(Records from a collection)
----

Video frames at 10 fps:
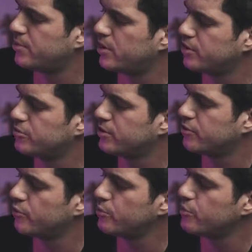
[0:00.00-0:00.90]
but you
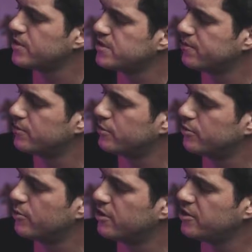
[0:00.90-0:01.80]
can remove this if you
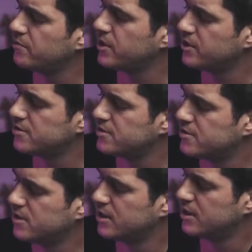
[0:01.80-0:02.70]
don't want it, because,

----

### What this task involves
Transcribe all of the data above exactly; no picture belongs in the copy.

### Answer for this exercise
Video frames at 10 fps:
[0:00.00-0:00.90]
but you
[0:00.90-0:01.80]
can remove this if you
[0:01.80-0:02.70]
don't want it, because,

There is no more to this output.